As a young news reporter I remember holding a mini-cassette recorder in my palm during interviews. When the interview was finished I would rewind the tape to the top. Hit PLAY. Then STOP. Then scribble down the words. PLAY. STOP. SCRIBBLE. REWIND. PLAY. STOP. SCRIBBLE. Those cassette recorders have been replaced by digital recorders and iPhones, but that tedious and time-consuming process of transcribing audio to text hasn’t changed.
Nowadays Automated Speech Recognition (ASR) can deliver astonishingly accurate transcripts. The enduring problem of audio transcription software is that it makes mistakes. We humans speak imperfectly: we swallow words, stumble and interrupt; many of us speak with heavy accents. Bad audio quality (distant microphones, background noise, music, room echo) can make it hard (or impossible) for audio to text converters using Artificial Intelligence to decipher content. Many proper names and technical terms won’t be recognized. That means the output of transcription software is inherently flawed. The challenge is to figure out how to push the output of audio transcription software into new frontiers so that it can solve workflow problems without creating a bigger problem of unreliable content.

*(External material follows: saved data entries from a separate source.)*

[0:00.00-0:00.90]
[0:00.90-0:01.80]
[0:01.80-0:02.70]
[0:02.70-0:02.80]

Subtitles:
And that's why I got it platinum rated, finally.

In 2013 while I was ABC News London Correspondent I began teaching a university course in 21st Century Journalism for American and Canadian students spending a semester in London. A friend took me to Mozfest, an annual coding conference in London that showcases cutting edge media innovation. That’s where I was introduced to Mark Boas and Laurian Gridinoc (and later Mark Panaghiston), a brilliant team of developers who devised some astonishing tech that took manual transcripts and automatically glued text to the original audio/video and allowed you to search and manipulate the a/v by moving text on the screen. “Wouldn’t this work with automated transcription software?” I asked. I felt like I was looking at the future. It was a true light bulb moment of revelation that began a journey for all of us into entrepreneurship, invention and the world of startups.
Fast-forward a year later to December 2014. Mark, Mark, Laurian and I holed up in an AirBnB in Florence for a couple of weeks to scope out a prototype that would eventually become Trint. We spent hours on research calls on Skype. We spoke to journalists, tech managers and editors at news organizations in North America and Europe, including CNN, The Guardian, CBC Radio, ABC News and The New York Times.

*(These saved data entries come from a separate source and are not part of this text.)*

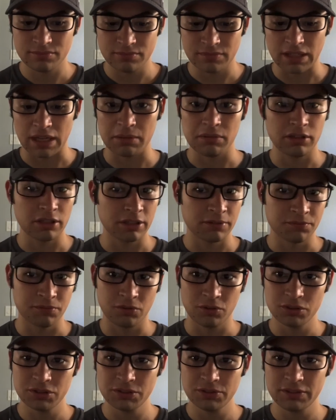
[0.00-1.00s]
I'm looking
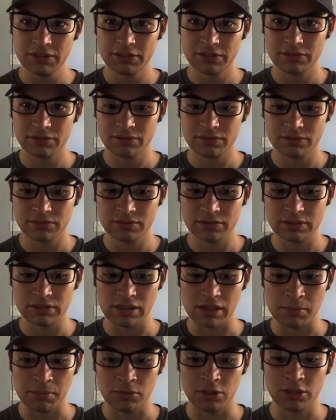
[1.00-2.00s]
forward to it.
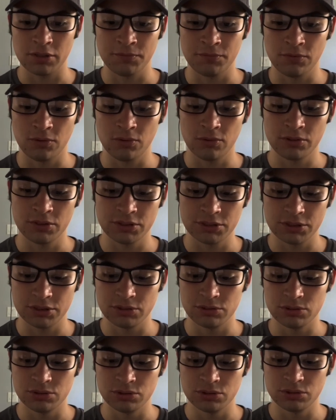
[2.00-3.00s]
I'm looking forward
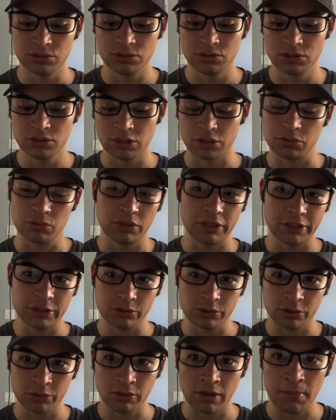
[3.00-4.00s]
to the
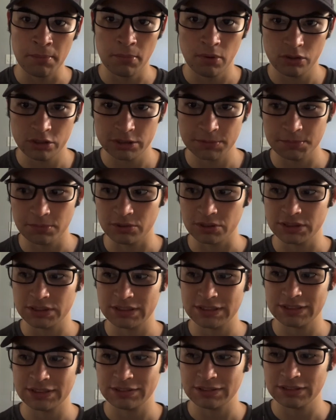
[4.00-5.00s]
2021
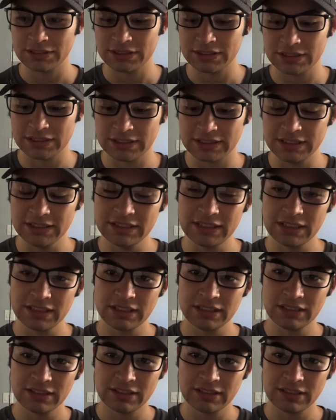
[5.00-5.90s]
motorsports season.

I remember a senior vice president at CNN offering us some pithy advice. “You are focused on our single biggest technological challenge,” he said. He explained that at CNN they have more than 100,000 hours of recorded content streaming into their servers every week (most of it recorded talk in the form of interviews, speeches, news conferences) and none of it searchable without labor-intensive and costly manual audio to text transcription. He added that they would never touch automated speech-to-text until they knew it wouldn’t burn them.

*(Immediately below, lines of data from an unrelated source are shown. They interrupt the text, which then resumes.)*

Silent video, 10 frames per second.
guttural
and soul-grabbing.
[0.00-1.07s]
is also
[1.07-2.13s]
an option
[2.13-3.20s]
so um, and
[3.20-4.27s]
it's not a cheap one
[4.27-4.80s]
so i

That became Trint’s rallying cry.
We solved the puzzle by merging two pieces of software into one: marrying a text editor to an audio/video player. That means with Trint users get the speed and affordability of online transcription software and they can easily search, verify and if necessary correct the machine-generated output. When you play a Trint in your browser, you can follow the transcript karaoke-like and edit any transcription errors directly in the browser. No more ping-ponging between your audio player and a Word document.
This is disruptive technology created by a truly brilliant team of developers. It is about making it easy to transcribe audio to text and get the most out of it in less time for much less money. Over the next year you’ll see us roll out an array of features that will transform Trint from an audio to text converter into an end-to-end publishing platform.
JEFF KOFMAN CEO and Co-Founder